Эти шуточки донельзя задевали самолюбие Витька и даже пугали. Так ведь оно и бывает — паны дерутся, у холопов чубы трещат. Скверно стало на душе, очень скверно. Рушился мир, таяли иллюзии, жестокая реальность хватала за горло. Да, именно за горло, которое вдруг захотелось промочить. Даже не промочить, а обжечь. Тут-то и пригодится бутылка водки, подаренная пострадавшим от демократии.
Витек даже слегка прослезился от неожиданно .нахлынувшей жалости и к самому себе, и к щедрому бомжу:
(— эх, братишка… не судьба тебе выбраться из люка в нормальную квартиру. Продали нас, сволочи…).
Вытащив заветную поллитровку из укромного местечка, Витя незаметно зашел во двор близлежащего дома и почти залпом все высосал. Запросто. Без закуски. Без удовольствия. Через несколько минут в голове поплыло, а губы начали непроизвольно бормотать. Подслушай кто-нибудь этот алкогольный бред, не будь дураком, позвал бы на помощь, чтобы схватили «съехавшего» сержанта, да поблизости никого не оказалось:
— А плевать! А в рот! Может для кого и завершилось, не для меня. Устрою свою охоту, самостоятельно отдам приказ стальному другу. Вот так-то! Я найду двуногую крысу и раздавлю ее напрочь. А потом танк остановлю и выгляну посмотреть из люка на мокрое пятно на асфальте. Сначала издалека. А потом поближе, дабы в деталях.
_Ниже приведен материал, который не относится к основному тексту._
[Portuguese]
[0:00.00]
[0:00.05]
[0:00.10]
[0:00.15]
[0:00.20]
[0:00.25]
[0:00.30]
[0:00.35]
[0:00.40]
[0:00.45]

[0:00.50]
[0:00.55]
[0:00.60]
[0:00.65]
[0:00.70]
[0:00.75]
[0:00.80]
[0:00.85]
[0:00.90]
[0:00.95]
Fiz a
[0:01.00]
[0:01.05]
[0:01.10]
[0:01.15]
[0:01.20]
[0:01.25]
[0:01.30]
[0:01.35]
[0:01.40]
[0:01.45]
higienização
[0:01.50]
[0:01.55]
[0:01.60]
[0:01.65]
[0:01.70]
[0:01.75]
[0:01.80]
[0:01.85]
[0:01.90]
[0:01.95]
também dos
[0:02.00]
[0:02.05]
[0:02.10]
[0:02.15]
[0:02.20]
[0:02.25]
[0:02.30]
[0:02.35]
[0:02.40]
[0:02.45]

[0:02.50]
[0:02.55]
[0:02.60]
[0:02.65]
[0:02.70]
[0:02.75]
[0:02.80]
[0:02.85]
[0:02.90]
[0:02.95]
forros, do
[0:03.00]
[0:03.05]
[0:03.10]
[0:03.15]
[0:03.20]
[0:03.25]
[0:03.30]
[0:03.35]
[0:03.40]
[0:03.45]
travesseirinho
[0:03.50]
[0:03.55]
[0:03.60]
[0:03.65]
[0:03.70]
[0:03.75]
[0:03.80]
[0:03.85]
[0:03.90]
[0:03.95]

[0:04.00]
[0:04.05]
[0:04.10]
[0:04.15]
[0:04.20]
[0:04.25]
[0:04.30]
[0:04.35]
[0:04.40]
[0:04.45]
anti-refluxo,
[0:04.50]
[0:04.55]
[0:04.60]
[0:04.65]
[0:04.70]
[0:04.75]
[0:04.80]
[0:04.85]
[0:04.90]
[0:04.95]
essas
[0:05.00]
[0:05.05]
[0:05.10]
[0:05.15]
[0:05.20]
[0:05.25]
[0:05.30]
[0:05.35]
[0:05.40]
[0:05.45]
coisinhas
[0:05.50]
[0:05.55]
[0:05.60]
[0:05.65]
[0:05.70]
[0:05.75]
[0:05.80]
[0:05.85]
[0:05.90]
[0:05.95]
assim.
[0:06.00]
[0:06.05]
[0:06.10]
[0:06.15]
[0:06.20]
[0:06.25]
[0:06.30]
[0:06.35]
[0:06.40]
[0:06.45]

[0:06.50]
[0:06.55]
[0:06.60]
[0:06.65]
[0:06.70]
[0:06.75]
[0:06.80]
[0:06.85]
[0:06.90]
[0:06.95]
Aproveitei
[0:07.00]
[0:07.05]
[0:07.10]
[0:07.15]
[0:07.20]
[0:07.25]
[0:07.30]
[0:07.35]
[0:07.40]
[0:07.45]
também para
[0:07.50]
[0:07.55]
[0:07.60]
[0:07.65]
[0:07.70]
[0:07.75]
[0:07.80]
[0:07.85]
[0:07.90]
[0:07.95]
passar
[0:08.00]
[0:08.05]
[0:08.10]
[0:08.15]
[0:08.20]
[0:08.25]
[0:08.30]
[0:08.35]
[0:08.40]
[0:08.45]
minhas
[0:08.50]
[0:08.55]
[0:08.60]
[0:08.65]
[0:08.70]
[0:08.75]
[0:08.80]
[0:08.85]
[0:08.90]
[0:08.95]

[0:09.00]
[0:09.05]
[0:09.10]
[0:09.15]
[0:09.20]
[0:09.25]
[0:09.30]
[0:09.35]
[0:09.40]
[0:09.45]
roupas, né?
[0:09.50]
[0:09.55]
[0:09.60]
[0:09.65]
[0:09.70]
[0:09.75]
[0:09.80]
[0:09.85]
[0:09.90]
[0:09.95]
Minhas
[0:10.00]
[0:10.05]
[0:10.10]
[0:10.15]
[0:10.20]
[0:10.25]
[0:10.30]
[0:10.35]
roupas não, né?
Плохо, развалясь на башне, криво бренчал на гитаре Ваше благородие, госпожа удача. Похоже, лично его политическая ситуация совершенно не волновала, похоже, не в прок пошли ему лекции Витька, который уже не скрывал своего раздражения:
— Эй, Плохо, сваливай на землю!
— Зачем это?
— Надо мне отъехать, поехать…
Язык у Витька основательно заплетался, а глаза смотрели в разные стороны и никак не могли сфокусироваться. Плохо удивился:
— Ты где это успел набрался?
— Где набрался, там уже пусто. Ну, мне еще раз повторить приказ?
Кулаки у Вити серьезные, и Плохо предпочел спрыгнуть. Хотя, с другой стороны…
Про другую сторону происходящего Плохо слишком долго думал, ибо Витек уже лихо прыгнул в танк, уверенно включил двигатель и с ревом тронулся с места. Да, мастерство не пропьешь! Никто не успел опомниться, как подняв столбы пыли, стальное чудовище скрылось за углом.
Всего-то чуть-чуть успел проехать Охотник, а уже показалась первая мишень. Ничего не подозревая, она медленно продвигалась по улице — высокий мужик, смотрящий в какую-то бумажку:
(— и где этот проклятый люк? прямо, потом налево и ещё раз налево, ну и план! как здесь говорят, без поллитра не разберешься…)
Будь на дворе светло, да поприличней оптика, Витек увидел бы крючковатый нос мужика и, не будь столь пьян, теоретическую бы подвел базу:
(— нацмен или жид. давить, как клопов!)
Но сейчас ему все равно, кого и как давить — хоть самого Вязова. Он собирался выиграть заочный спор с самоубийцей Колькой и от этой мысли аж заулыбался.